Exercise:
Please print each entry below exactly as it stands, but without any pictures.

....

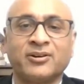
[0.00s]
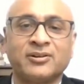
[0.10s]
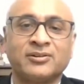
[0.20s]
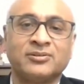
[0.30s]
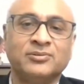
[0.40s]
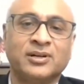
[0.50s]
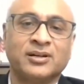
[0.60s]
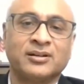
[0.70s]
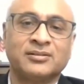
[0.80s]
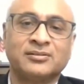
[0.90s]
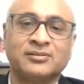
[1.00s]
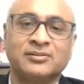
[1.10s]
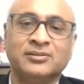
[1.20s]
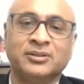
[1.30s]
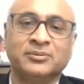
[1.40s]
or you are
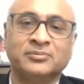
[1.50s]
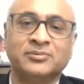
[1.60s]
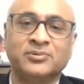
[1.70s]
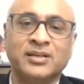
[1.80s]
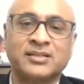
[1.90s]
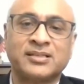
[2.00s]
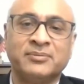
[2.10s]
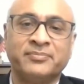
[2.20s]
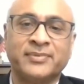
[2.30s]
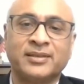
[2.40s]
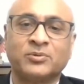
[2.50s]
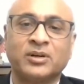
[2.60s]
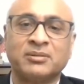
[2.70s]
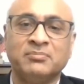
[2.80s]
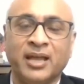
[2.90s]
doing some
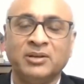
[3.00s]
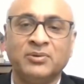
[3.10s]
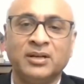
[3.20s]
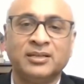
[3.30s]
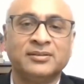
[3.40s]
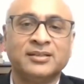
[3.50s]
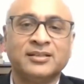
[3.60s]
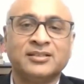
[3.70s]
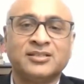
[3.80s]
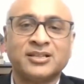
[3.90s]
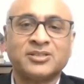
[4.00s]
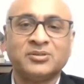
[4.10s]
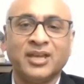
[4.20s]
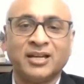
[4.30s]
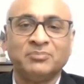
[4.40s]
work manually just
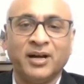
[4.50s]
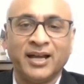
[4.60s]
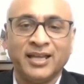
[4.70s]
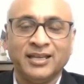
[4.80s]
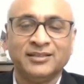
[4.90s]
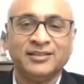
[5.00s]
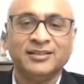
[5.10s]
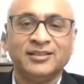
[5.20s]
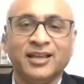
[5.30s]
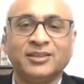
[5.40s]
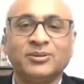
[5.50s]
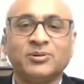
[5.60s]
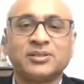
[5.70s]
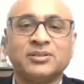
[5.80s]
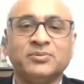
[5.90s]
to get by. And
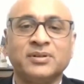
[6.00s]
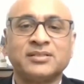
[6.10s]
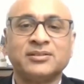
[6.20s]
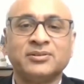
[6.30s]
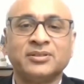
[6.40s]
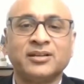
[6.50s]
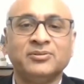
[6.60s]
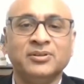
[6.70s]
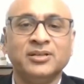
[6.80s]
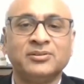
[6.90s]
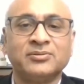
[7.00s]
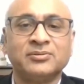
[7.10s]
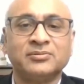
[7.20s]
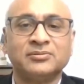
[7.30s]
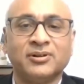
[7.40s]
those are the ones that you need
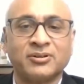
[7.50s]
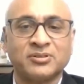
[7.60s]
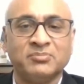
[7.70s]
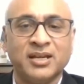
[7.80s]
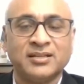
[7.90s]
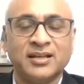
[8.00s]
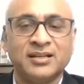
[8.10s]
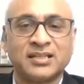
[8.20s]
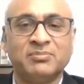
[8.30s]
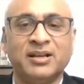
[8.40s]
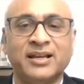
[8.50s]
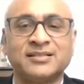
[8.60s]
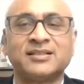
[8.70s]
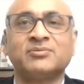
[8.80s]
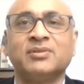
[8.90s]
to automate and
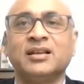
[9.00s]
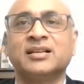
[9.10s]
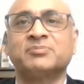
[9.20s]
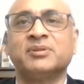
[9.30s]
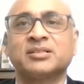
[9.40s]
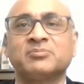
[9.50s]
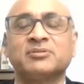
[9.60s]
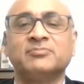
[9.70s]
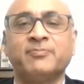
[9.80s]
stabilize as quickly as possible.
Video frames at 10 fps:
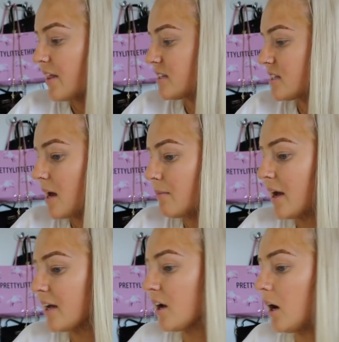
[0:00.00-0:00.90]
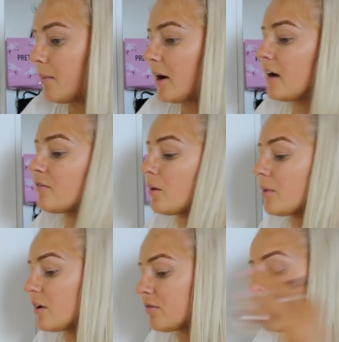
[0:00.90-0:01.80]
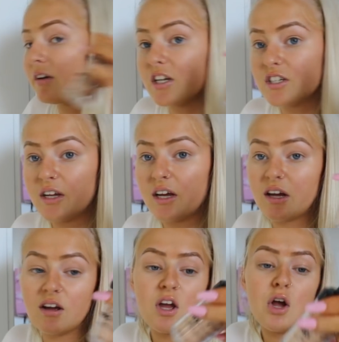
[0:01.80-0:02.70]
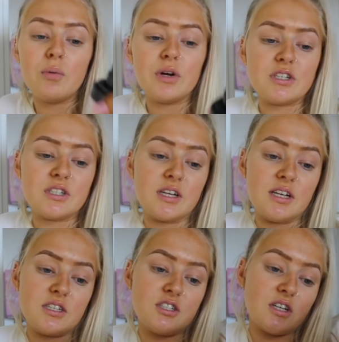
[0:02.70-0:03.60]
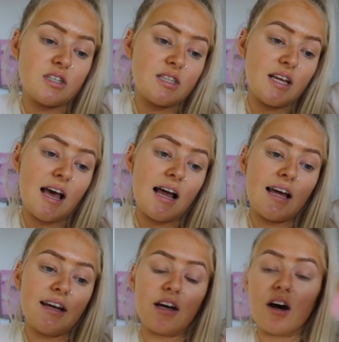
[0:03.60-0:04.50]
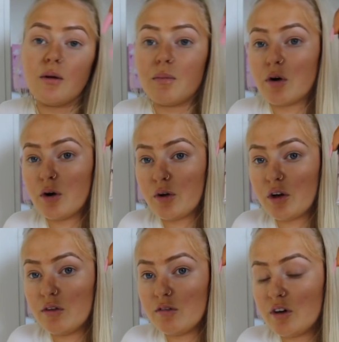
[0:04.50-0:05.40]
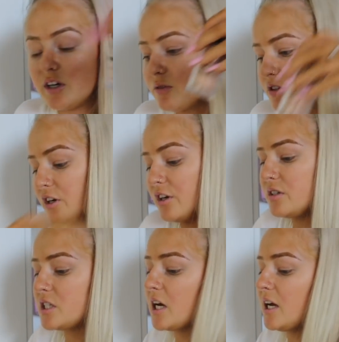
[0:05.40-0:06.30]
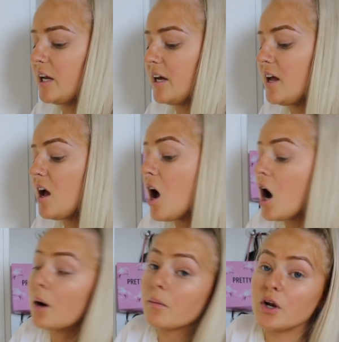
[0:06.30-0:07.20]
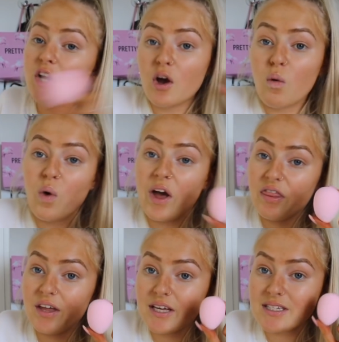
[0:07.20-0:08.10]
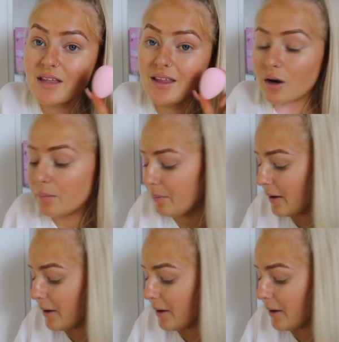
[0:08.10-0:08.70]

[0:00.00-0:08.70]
yeah, this is our makeup. I have got my own foundation here, which is just the LA Girl Pro Coverage, which I use daily. I'm going to go wet this and then I'll be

....

Reply to the exercise:
[0.00s]
[0.10s]
[0.20s]
[0.30s]
[0.40s]
[0.50s]
[0.60s]
[0.70s]
[0.80s]
[0.90s]
[1.00s]
[1.10s]
[1.20s]
[1.30s]
[1.40s]
or you are
[1.50s]
[1.60s]
[1.70s]
[1.80s]
[1.90s]
[2.00s]
[2.10s]
[2.20s]
[2.30s]
[2.40s]
[2.50s]
[2.60s]
[2.70s]
[2.80s]
[2.90s]
doing some
[3.00s]
[3.10s]
[3.20s]
[3.30s]
[3.40s]
[3.50s]
[3.60s]
[3.70s]
[3.80s]
[3.90s]
[4.00s]
[4.10s]
[4.20s]
[4.30s]
[4.40s]
work manually just
[4.50s]
[4.60s]
[4.70s]
[4.80s]
[4.90s]
[5.00s]
[5.10s]
[5.20s]
[5.30s]
[5.40s]
[5.50s]
[5.60s]
[5.70s]
[5.80s]
[5.90s]
to get by. And
[6.00s]
[6.10s]
[6.20s]
[6.30s]
[6.40s]
[6.50s]
[6.60s]
[6.70s]
[6.80s]
[6.90s]
[7.00s]
[7.10s]
[7.20s]
[7.30s]
[7.40s]
those are the ones that you need
[7.50s]
[7.60s]
[7.70s]
[7.80s]
[7.90s]
[8.00s]
[8.10s]
[8.20s]
[8.30s]
[8.40s]
[8.50s]
[8.60s]
[8.70s]
[8.80s]
[8.90s]
to automate and
[9.00s]
[9.10s]
[9.20s]
[9.30s]
[9.40s]
[9.50s]
[9.60s]
[9.70s]
[9.80s]
stabilize as quickly as possible.
Video frames at 10 fps:
[0:00.00-0:00.90]
[0:00.90-0:01.80]
[0:01.80-0:02.70]
[0:02.70-0:03.60]
[0:03.60-0:04.50]
[0:04.50-0:05.40]
[0:05.40-0:06.30]
[0:06.30-0:07.20]
[0:07.20-0:08.10]
[0:08.10-0:08.70]

[0:00.00-0:08.70]
yeah, this is our makeup. I have got my own foundation here, which is just the LA Girl Pro Coverage, which I use daily. I'm going to go wet this and then I'll be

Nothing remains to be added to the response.